Kamel Kateb (INED) et Athanase Bopda
(Université du Havre)
En 1955 au Cameroun, en même temps qu’en
Algérie, la répression des nationalistes passés
à la lutte armée contre le pouvoir colonial
métropolitain aboutit à une solution radicale :
le regroupement forcé des populations des zones
troublées. De 1955 à 1971, ces déplacements
forcés systématiquement prônées et mis en
application par les créations de camps de
regroupements modifient durablement la
circulation, la distribution et les mobilités
des populations touchées. Près d’un demi-siècle
après, comment fut vécue cette expérience de
déplacements forcés ? Qu’en est-il advenu pour
des déplacés et des générations de leurs
descendants ? Notre hypothèse est simple : en
passant par cette phase territoriale de
regroupement forcé et d’occultation de
l’existence de l’oppression et des souffrances
qui en découlèrent dans les vies de ceux qui en
furent victimes, leur trajectoire particulière
a
collectivement et individuellement constitué
une
source de construction exogène et endogène
d’une
identité et d’une démographie aux temps court,
moyen et long. Au sein de leur évolution, la
présence et le rôle de structures d’encadrement
religieuses modernes a joué un rôle de
stabilisation et de dynamisation des individus
libéré des carcans anciens par leur
déconstruction pendant la colonisation
européenne et restée quelque peu à mi-chemin
depuis lors.
Un ouvrage portant sur l'Algérie sera publié au
début de l'année 2018. En revanche, la
recherche
se poursuit au Cameroun.
En exploitant les archives, les témoignages,
les
observations de terrain ; des enquêtes et des
statistiques, une reconstitution de cette
expérience camerounaise peut éclairer de
manière
édifiante l’intérêt scientifique des
complexités
géographiques, des sérendipité historiques, des
ambiguïtés sociales et des « confusions »

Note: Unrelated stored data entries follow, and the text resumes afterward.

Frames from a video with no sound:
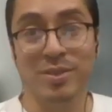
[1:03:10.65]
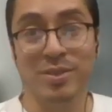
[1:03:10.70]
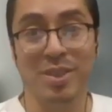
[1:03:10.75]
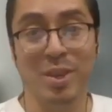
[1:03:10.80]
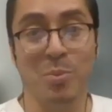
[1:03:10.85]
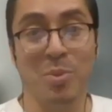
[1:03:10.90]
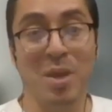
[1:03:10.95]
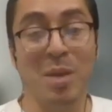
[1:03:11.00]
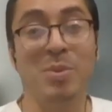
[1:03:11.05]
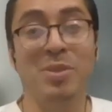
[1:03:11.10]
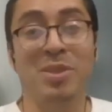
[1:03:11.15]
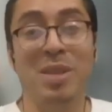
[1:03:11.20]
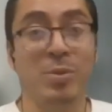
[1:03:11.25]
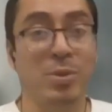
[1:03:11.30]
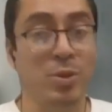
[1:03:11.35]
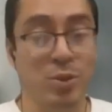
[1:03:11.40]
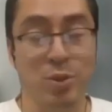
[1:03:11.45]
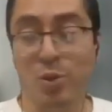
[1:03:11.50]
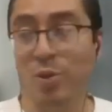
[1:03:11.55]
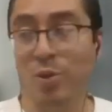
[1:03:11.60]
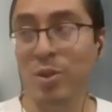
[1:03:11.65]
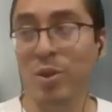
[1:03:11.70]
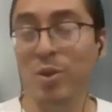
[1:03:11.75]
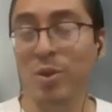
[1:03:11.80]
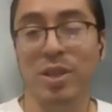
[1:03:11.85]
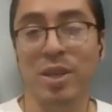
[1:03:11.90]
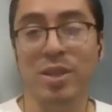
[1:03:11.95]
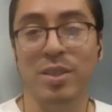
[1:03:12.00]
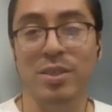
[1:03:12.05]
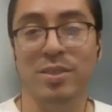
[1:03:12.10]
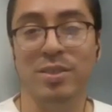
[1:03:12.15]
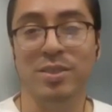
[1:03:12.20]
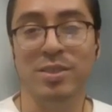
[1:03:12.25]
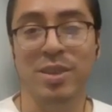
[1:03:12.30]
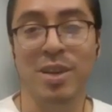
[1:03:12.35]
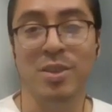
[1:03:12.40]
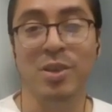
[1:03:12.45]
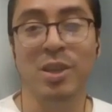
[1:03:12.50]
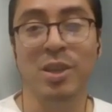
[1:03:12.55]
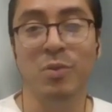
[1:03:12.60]
Yeah, baby steps are totally okay,
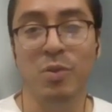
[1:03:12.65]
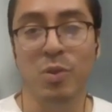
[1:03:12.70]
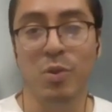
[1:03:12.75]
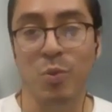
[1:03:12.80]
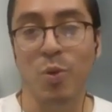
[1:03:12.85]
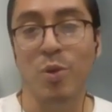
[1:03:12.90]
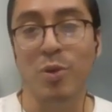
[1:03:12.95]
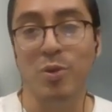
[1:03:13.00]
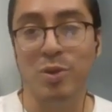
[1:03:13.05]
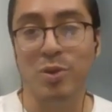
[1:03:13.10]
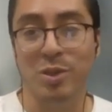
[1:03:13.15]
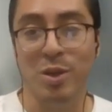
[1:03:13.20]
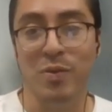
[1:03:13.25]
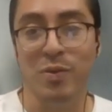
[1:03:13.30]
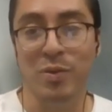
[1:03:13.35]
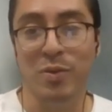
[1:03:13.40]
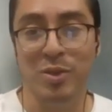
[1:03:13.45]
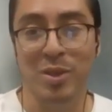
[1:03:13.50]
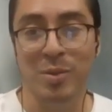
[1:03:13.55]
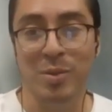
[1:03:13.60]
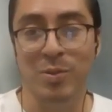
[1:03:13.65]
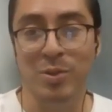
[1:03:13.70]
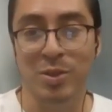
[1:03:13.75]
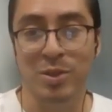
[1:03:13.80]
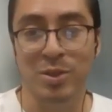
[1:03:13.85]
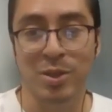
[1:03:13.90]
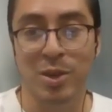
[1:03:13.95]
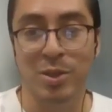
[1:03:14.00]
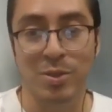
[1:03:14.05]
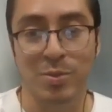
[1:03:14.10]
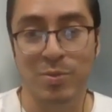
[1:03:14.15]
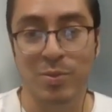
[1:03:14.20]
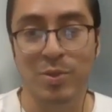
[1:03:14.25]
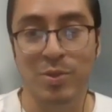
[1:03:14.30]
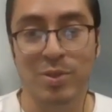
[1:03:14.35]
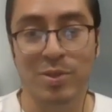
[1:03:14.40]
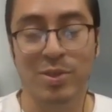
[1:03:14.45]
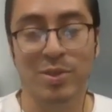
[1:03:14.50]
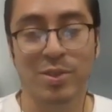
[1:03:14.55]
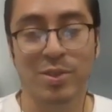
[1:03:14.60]
and you can reward yourself for them, which is awesome.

politique d’une lecture comparée de cette
expérience singulière.
3. Les centres de regroupement
de la décolonisation au Cameroun (1955-1971).
Claire Léyv-Vroelant (Université de Paris
8)
Enquêter dans les bains-douches municipaux
La « crise des réfugiés » se manifeste par la
présence, dans l’espace public, d’individus et
de familles pour qui l’accès à l’eau est un
souci quotidien. Il en va de même des personnes
logées qui, pour diverses raisons, ne disposent
pas de la possibilité de se laver chez elles. A
l’heure où, en Europe, disposer d’une salle de
bain chez soi est la norme, le nombre croissant
de personnes privées d’un lieu pour se laver
attire l’attention des pouvoirs publics (En
France, une loi est d’ailleurs dans l’attente
d’une seconde lecture au Sénat qui vise à
consolider le droit à l’eau). La
démocratisation
du confort domestique, qui avait entraîné,
ailleurs qu’à Paris, la fermeture de la plupart
des établissements de bains-douches, n’a
pourtant pas bénéficié à tous : les personnes
mal logées ou non logées recourent à un tel
service public. L’hypothèse est ici que cette
originalité parisienne (15 établissements
actuellement en fonction) sert une population
extrêmement hétérogène, fortement masculine,
comprenant une large proportion de personnes
nées à l’étranger, qu’elles soient tout
récemment arrivées ou anciennement installées
en
France. La recherche se donne comme objectif de
quantifier et surtout de qualifier ces
populations, de connaitre leurs parcours
migratoires et d’épreuves (en particulier ceux
des exilés), ainsi que les ressources qu’ils
mobilisent (dispositifs, collectifs de soutien,
personnes rencontrées, etc.). Réciproquement,
il
s’agit aussi de comprendre les transformations
des territoires ainsi parcourus, et le rôle
joué
par ces lieux dans les trajectoires. Des
prolongements de la recherche dans d’autres
villes de France, et ailleurs en Europe, sont
envisagés, afin de saisir les moyens mobilisés
pour donner place (ou pas) aux exilés et aux
personnes privées du « confort moderne ».
La méthodologie mise en œuvre combine la
constitution de sources orales et la
consultation d’archives écrites :
- enquête orale auprès de témoins ;
- entretiens non directifs ;
- dépouillements d'archives ;
- croisement de sources orales et écrites ;
- recherche de nouvelles sources visuelles.